# this weekend



## rcmadd (Feb 6, 2011)

anyone showing this weekend?

we are at the maine coon in litchfield with 2 in ped ped.


----------



## jo-pop (May 27, 2011)

In a few weeks I can partake in these threads, hurrah!!
All the best for weekend, keep us posted!


----------



## rcmadd (Feb 6, 2011)

Will do

Are you doing the Manchester show?


----------



## jo-pop (May 27, 2011)

Yup, entries done for Humb/Linc and for Manc. Will see he does before I enter any more. The Yorkshire in Oct is not too far for me but imagine that's a bigger show than Humb/Linc so may be wasting my time entering that.

See you at Manc if you're going though.


----------



## Cookieandme (Dec 29, 2011)

When is the Manchester show ? I keep meaning to have a look at one


----------



## jo-pop (May 27, 2011)

1st sept in Urmston


----------



## rcmadd (Feb 6, 2011)

will see you at the manc then....

humb/lincs show is a 2 in 1 show.. i think is bigger than yorks show.. we usually do the yorks and the humb/lincs.. but that clashes with the bingley(airdale agricultural show nr bradford)


----------



## jo-pop (May 27, 2011)

I've entered in both the humb and Linc classes so he's going to be a busy boy, I think he'll be ok though.
Will see how we get on at this one and Manc then decide about Yorks.
Yup, see you at Manc in Sept, do you know which ones you're taking? Pm me names before the show if you don't mind, so I can find you


----------



## rcmadd (Feb 6, 2011)

i dont know yet.. possably our 2 selkirks


----------



## jo-pop (May 27, 2011)

Ahem! ....

*impatiently taps fingers on table*


----------



## rcmadd (Feb 6, 2011)

jo-pop said:


> Ahem! ....
> 
> *impatiently taps fingers on table*


what for??


----------



## jo-pop (May 27, 2011)

rcmadd said:


> what for??


To hear how you did....


----------



## carolmanycats (May 18, 2009)

Jo-Pop, if you are doing Manchester, the North West a few weeks later isn;t that far away from there?


----------



## rcmadd (Feb 6, 2011)

ok il put you out of your misery..

SKYE MISS BEHAVING our blue tortie ragdoll who is mum to cruz and daizy and has not been to a show for 18mth got 1st open, gained her 1st MC certificate.
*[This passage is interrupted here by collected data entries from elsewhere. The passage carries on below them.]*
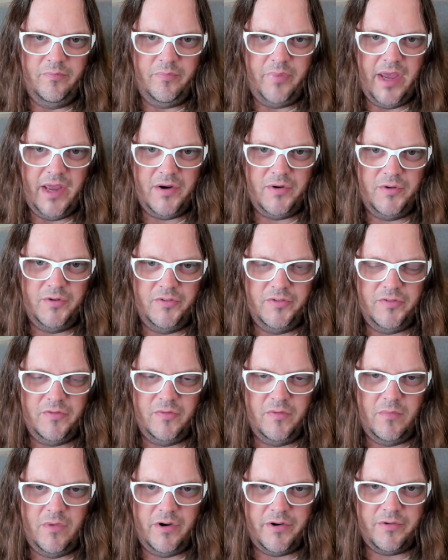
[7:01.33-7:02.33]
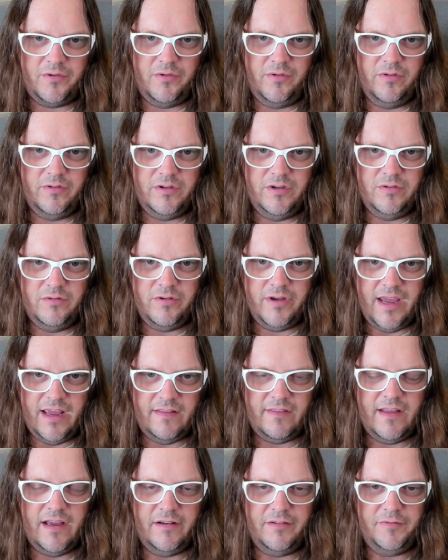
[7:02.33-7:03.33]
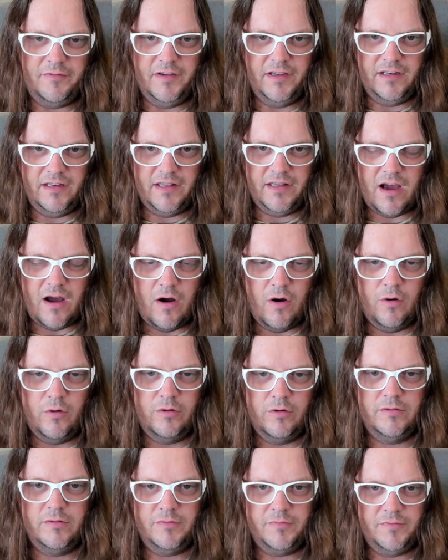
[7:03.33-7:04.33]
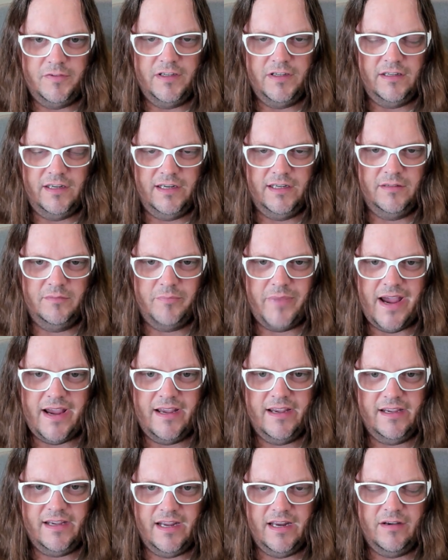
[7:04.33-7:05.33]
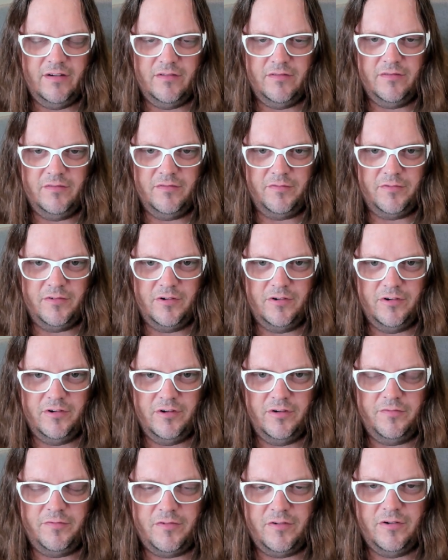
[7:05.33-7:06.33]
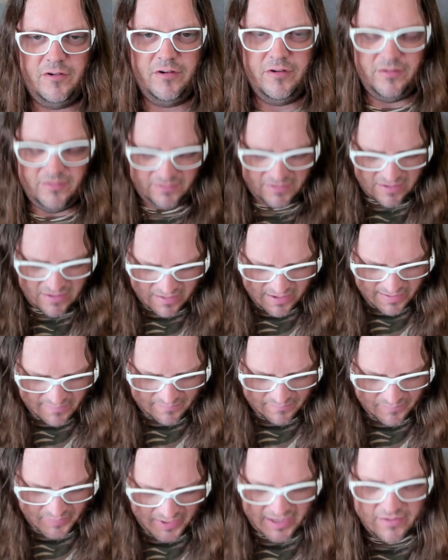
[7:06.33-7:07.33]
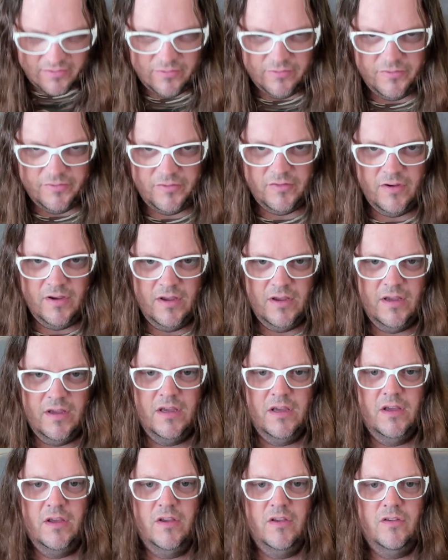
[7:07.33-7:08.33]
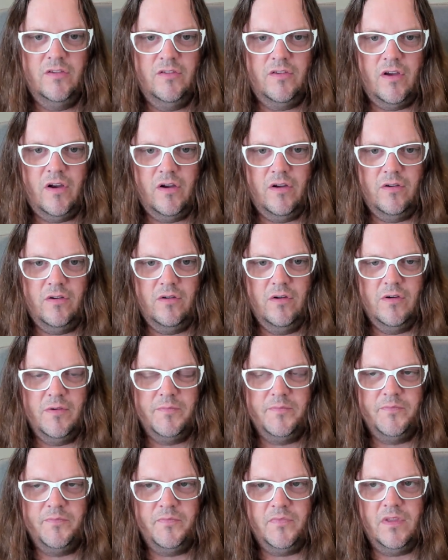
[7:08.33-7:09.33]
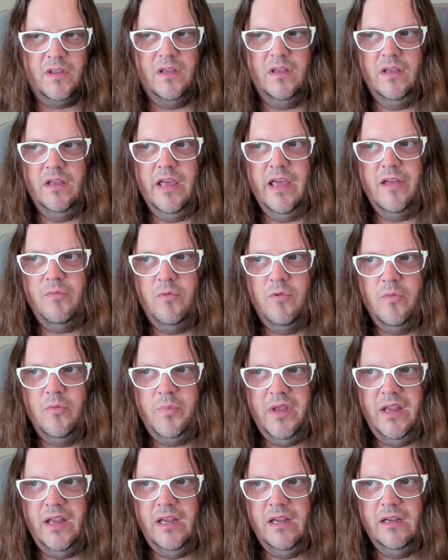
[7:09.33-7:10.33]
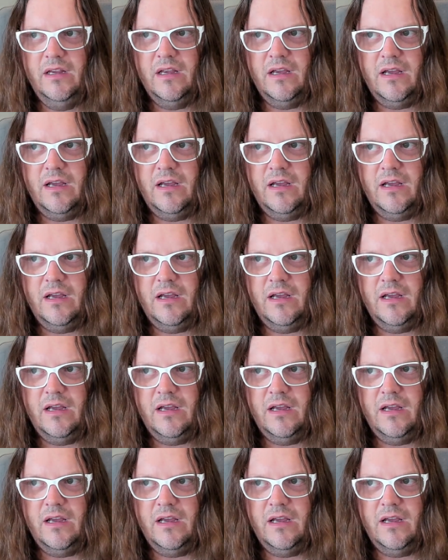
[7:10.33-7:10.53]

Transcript: pedals, the model. You'll get that feel, the old feeling back again for your time pedals. So it will be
BiC, and a 3rd in one of her sides, nothing in other sides. she beat a gorg persian which we were shocked at...









SILVERTRACE KENZO our blue bi ragdoll got reserve grand master again, a 2nd and 3rd in his sides.


----------



## jo-pop (May 27, 2011)

carolmanycats said:


> Jo-Pop, if you are doing Manchester, the North West a few weeks later isn;t that far away from there?


Hi Carol, i've pretty much decided I am doing the North West too.


----------



## jo-pop (May 27, 2011)

rcmadd said:


> ok il put you out of your misery..
> 
> SKYE MISS BEHAVING our blue tortie ragdoll who is mum to cruz and daizy and has not been to a show for 18mth got 1st open, gained her 1st MC certificate. BiC, and a 3rd in one of her sides, nothing in other sides. she beat a gorg persian which we were shocked at...
> 
> ...


Like like like, good work!!


----------



## raggs (Aug 3, 2008)

Fantastic results RC well done.


----------



## rcmadd (Feb 6, 2011)

deleted...


----------



## jenny armour (Feb 28, 2010)

typical after all this time of trying to see if i can show troy and having noway of getting to the shows, i have now got a friend and his wife who will take me, and troy's fur has tarnished typical


----------



## rcmadd (Feb 6, 2011)

jenny armour said:


> typical after all this time of trying to see if i can show troy and having noway of getting to the shows, i have now got a friend and his wife who will take me, and troy's fur has tarnished typical


sods law....:biggrin:


----------